Saved entries
--- START ---

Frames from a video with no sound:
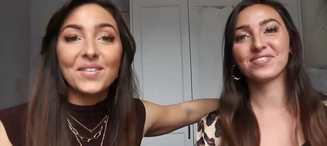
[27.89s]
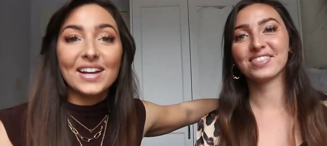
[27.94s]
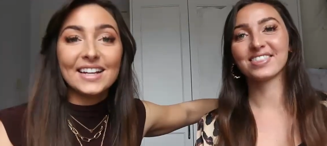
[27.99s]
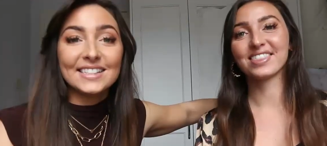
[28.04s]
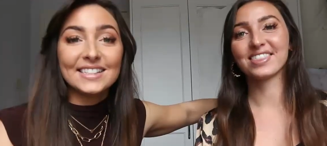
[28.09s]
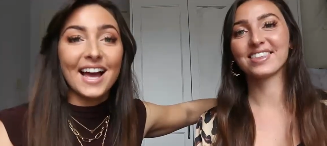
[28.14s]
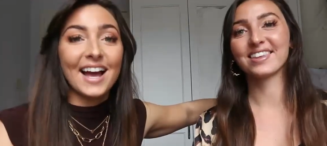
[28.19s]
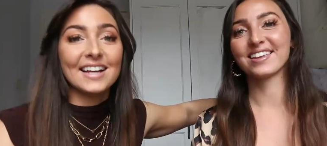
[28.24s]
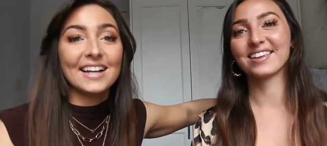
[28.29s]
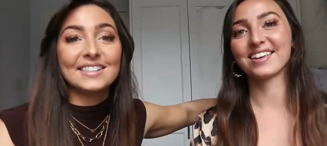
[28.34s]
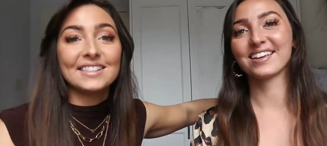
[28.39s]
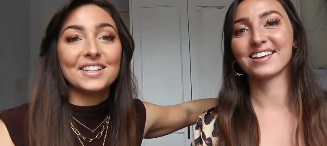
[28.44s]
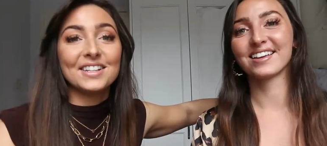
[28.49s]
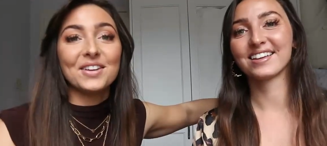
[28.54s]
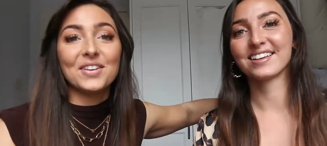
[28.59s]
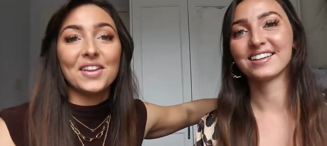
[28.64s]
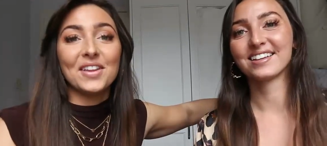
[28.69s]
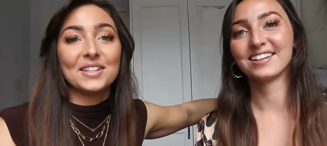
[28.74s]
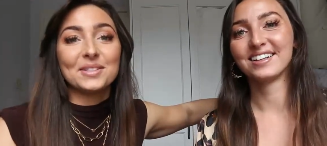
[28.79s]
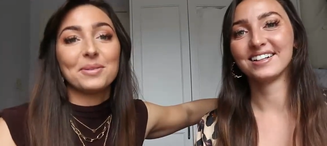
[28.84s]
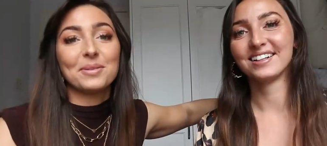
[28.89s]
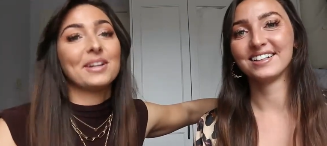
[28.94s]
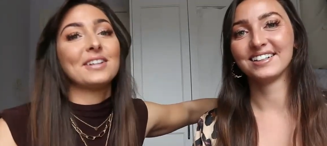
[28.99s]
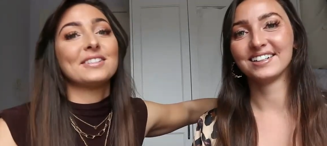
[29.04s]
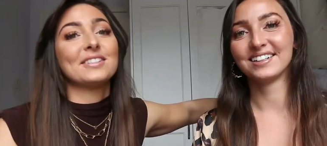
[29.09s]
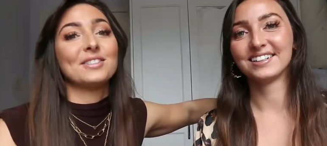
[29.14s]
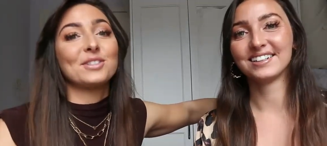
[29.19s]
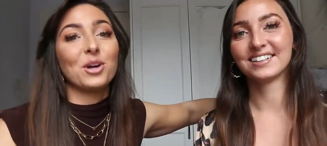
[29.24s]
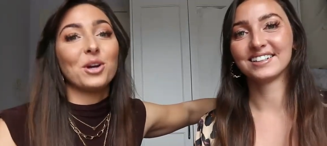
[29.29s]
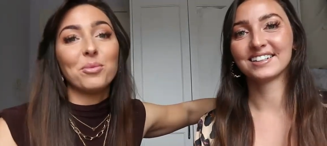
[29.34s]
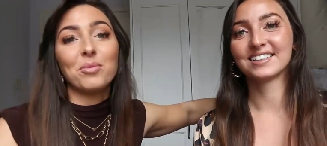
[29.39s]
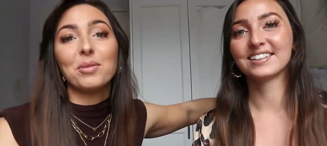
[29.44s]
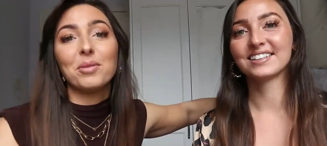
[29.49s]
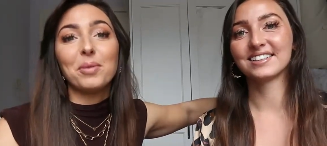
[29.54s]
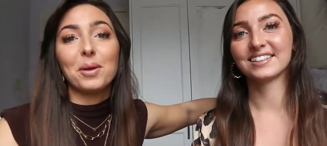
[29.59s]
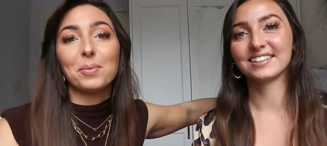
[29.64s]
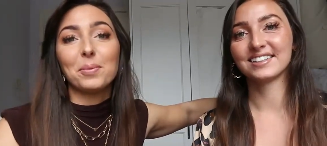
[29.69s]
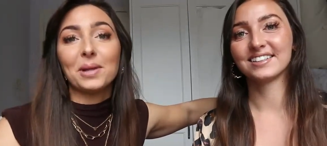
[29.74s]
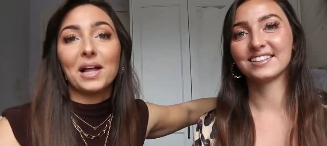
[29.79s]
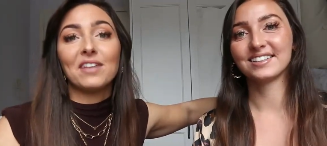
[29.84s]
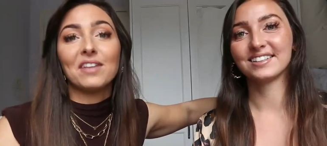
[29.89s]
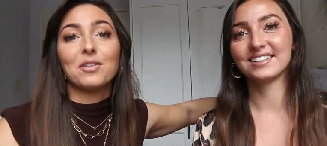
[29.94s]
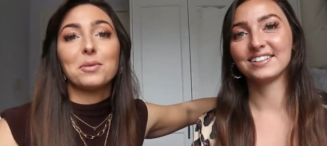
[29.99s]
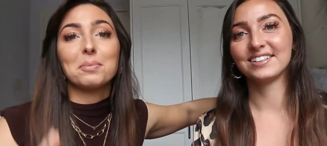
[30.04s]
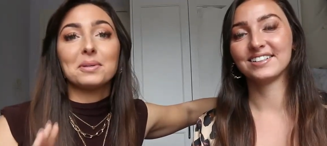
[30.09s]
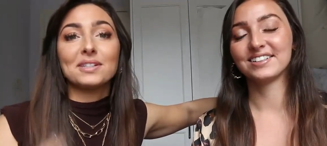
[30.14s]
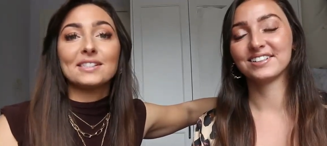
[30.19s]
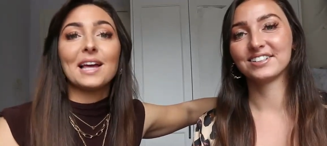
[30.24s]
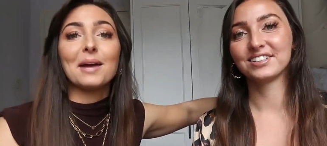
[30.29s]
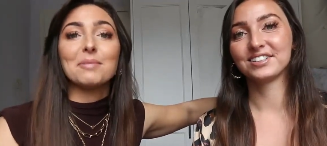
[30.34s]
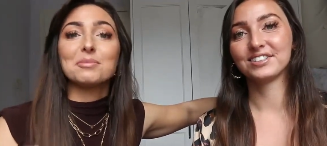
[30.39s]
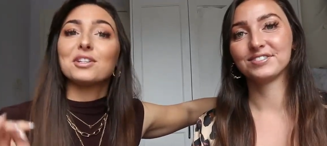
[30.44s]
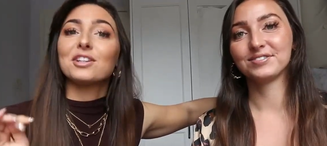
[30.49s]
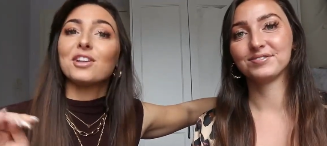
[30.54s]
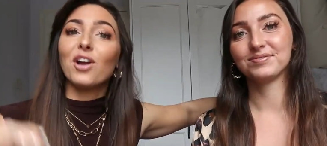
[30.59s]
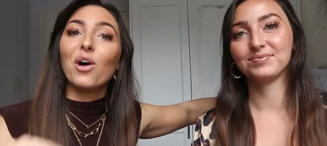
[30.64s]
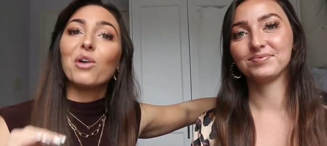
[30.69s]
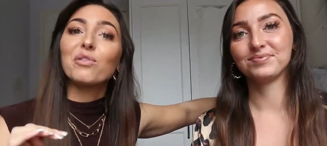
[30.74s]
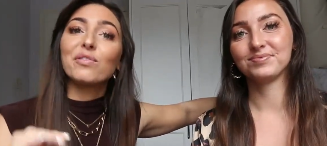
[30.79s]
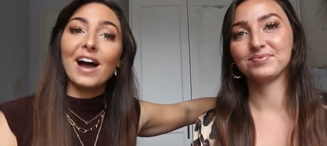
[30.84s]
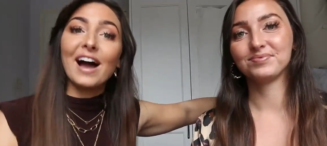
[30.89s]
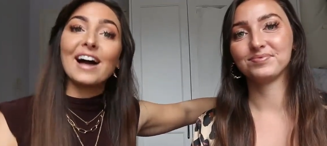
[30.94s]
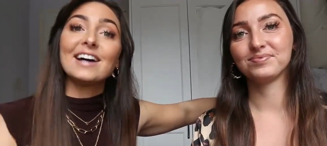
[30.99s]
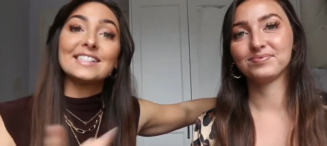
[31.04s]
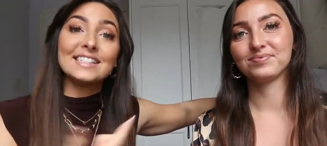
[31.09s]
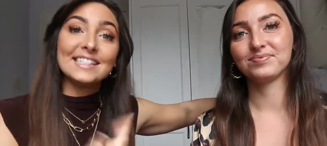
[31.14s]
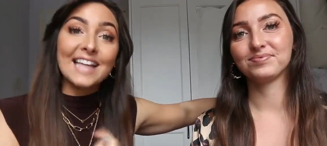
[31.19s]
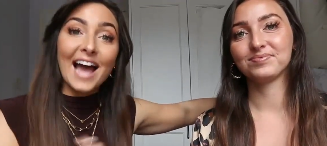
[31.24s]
Speaker 1: excited to do this because so many people have a perception of our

--- END ---

- **Problem to solve**: Set down all of the entries precisely and keep the pictures out of the copy.

- **Written solution**:
Frames from a video with no sound:
[27.89s]
[27.94s]
[27.99s]
[28.04s]
[28.09s]
[28.14s]
[28.19s]
[28.24s]
[28.29s]
[28.34s]
[28.39s]
[28.44s]
[28.49s]
[28.54s]
[28.59s]
[28.64s]
[28.69s]
[28.74s]
[28.79s]
[28.84s]
[28.89s]
[28.94s]
[28.99s]
[29.04s]
[29.09s]
[29.14s]
[29.19s]
[29.24s]
[29.29s]
[29.34s]
[29.39s]
[29.44s]
[29.49s]
[29.54s]
[29.59s]
[29.64s]
[29.69s]
[29.74s]
[29.79s]
[29.84s]
[29.89s]
[29.94s]
[29.99s]
[30.04s]
[30.09s]
[30.14s]
[30.19s]
[30.24s]
[30.29s]
[30.34s]
[30.39s]
[30.44s]
[30.49s]
[30.54s]
[30.59s]
[30.64s]
[30.69s]
[30.74s]
[30.79s]
[30.84s]
[30.89s]
[30.94s]
[30.99s]
[31.04s]
[31.09s]
[31.14s]
[31.19s]
[31.24s]
Speaker 1: excited to do this because so many people have a perception of our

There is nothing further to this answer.